====== STUDY MATERIAL
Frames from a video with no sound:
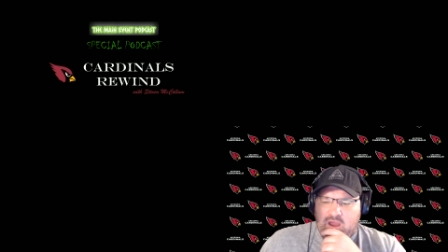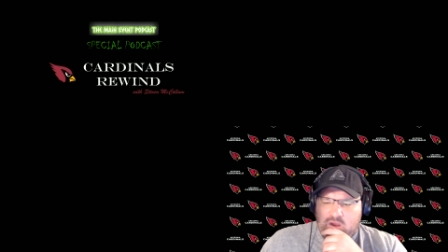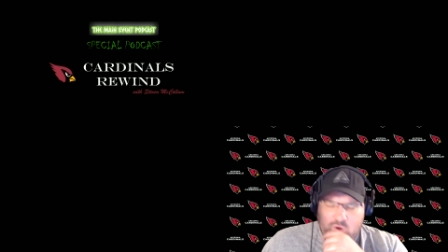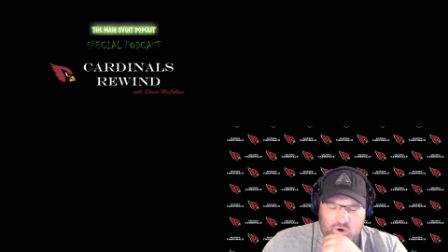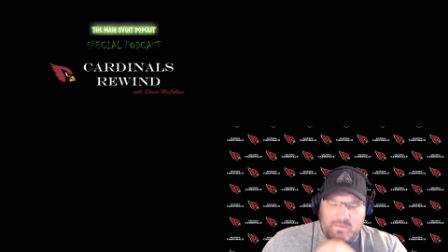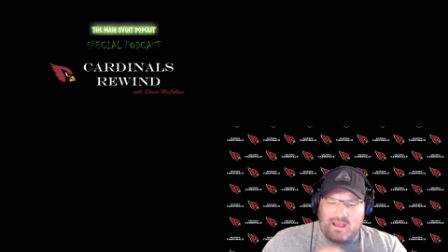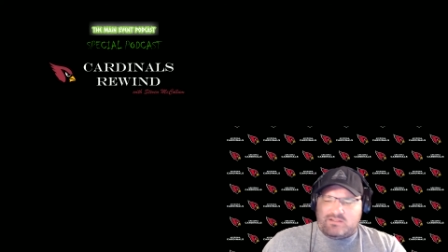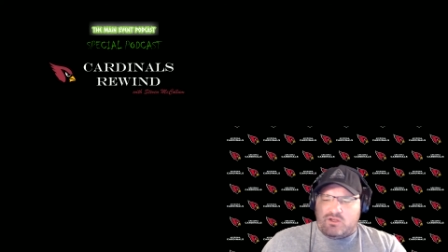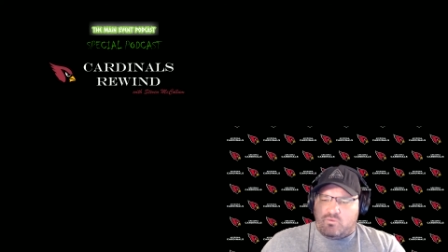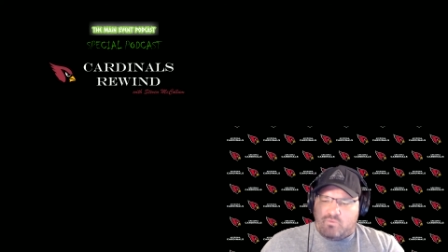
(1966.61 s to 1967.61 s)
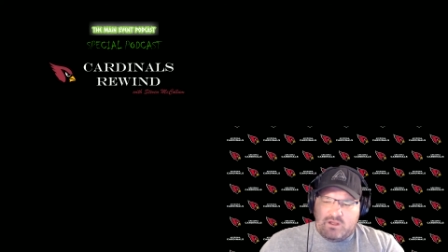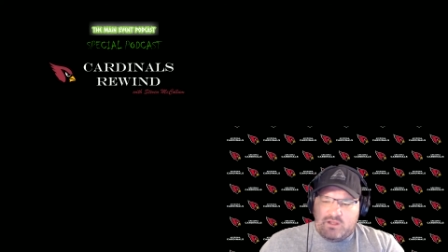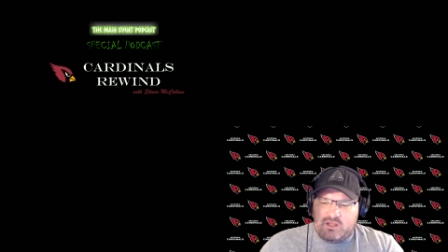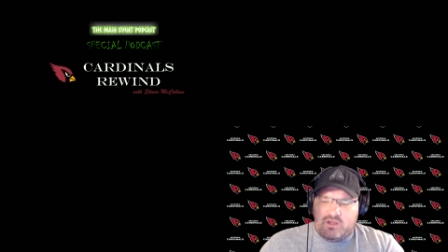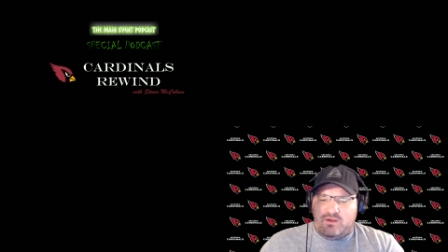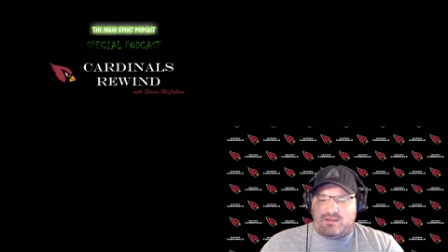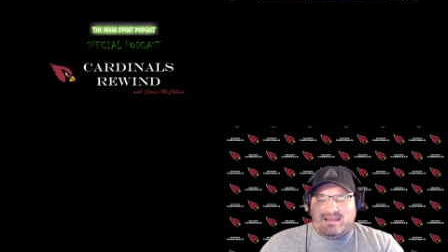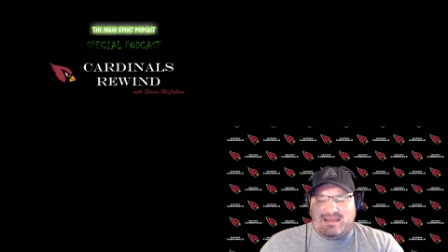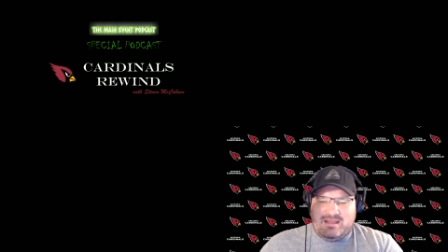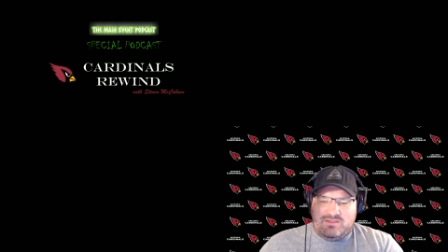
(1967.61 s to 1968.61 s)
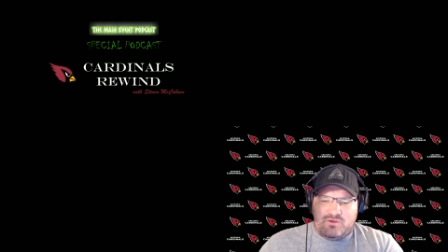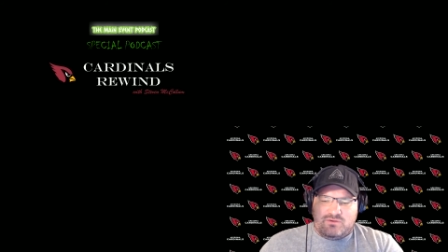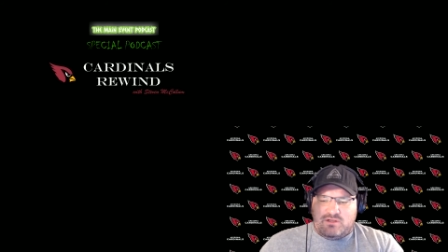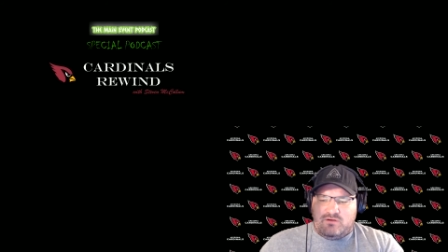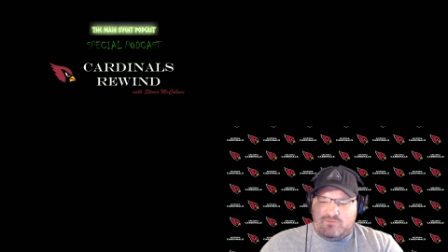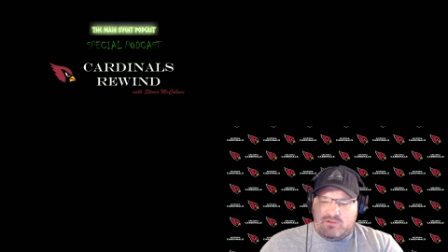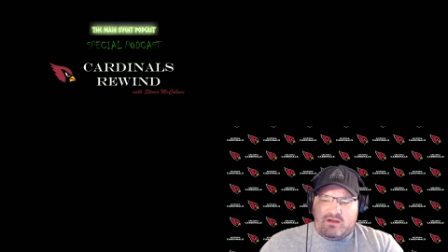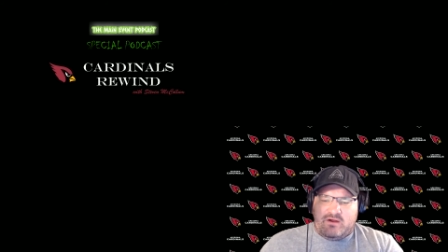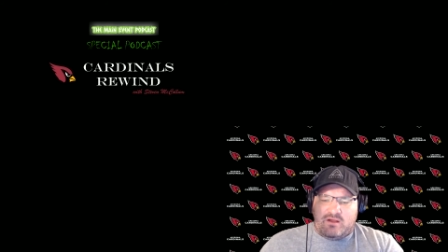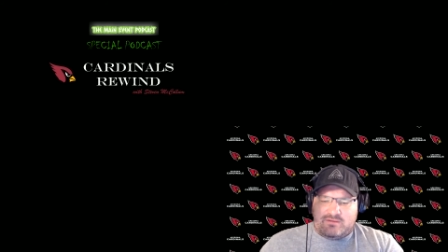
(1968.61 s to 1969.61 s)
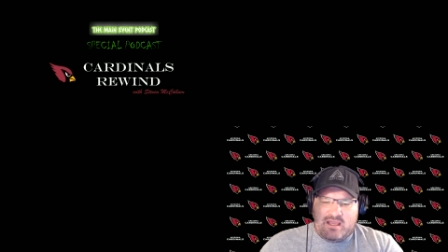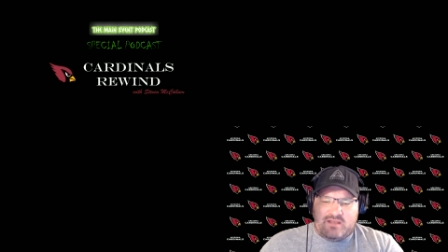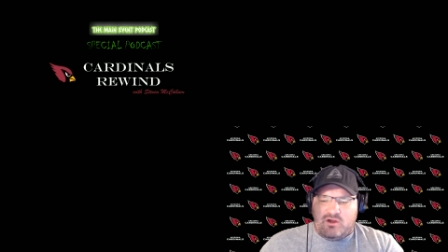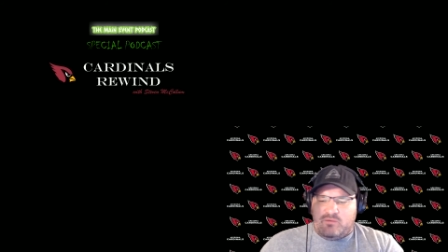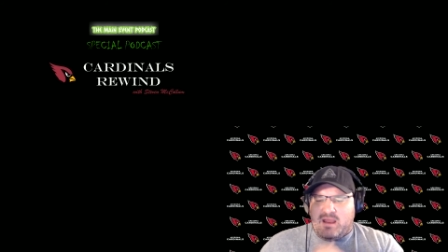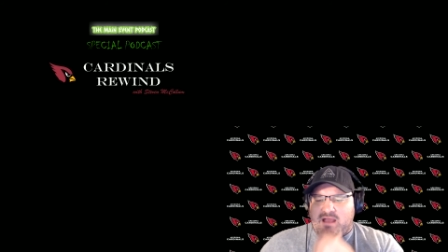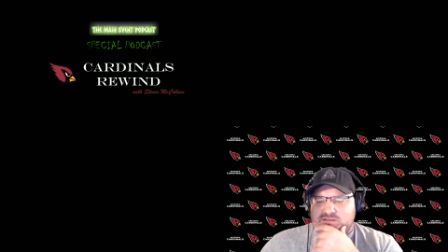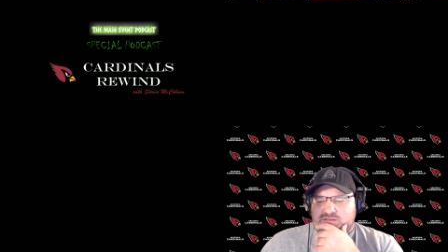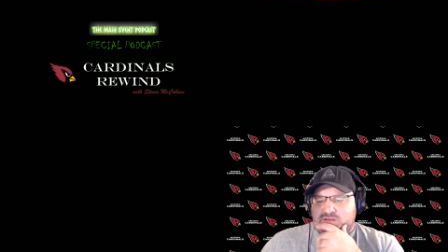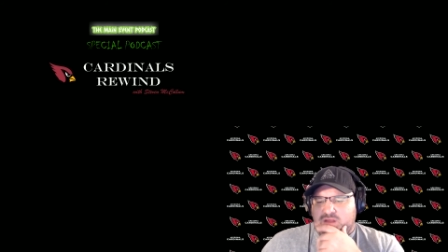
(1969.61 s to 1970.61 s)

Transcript: Quarterbacks that are really good can hit those little flare-out ten-yard passes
============
WORK ITEM:
I would like the data above transcribed exactly, with its pictures left out.

SOLUTION FOR THIS EXERCISE:
Frames from a video with no sound:
(1966.61 s to 1967.61 s)
(1967.61 s to 1968.61 s)
(1968.61 s to 1969.61 s)
(1969.61 s to 1970.61 s)

Transcript: Quarterbacks that are really good can hit those little flare-out ten-yard passes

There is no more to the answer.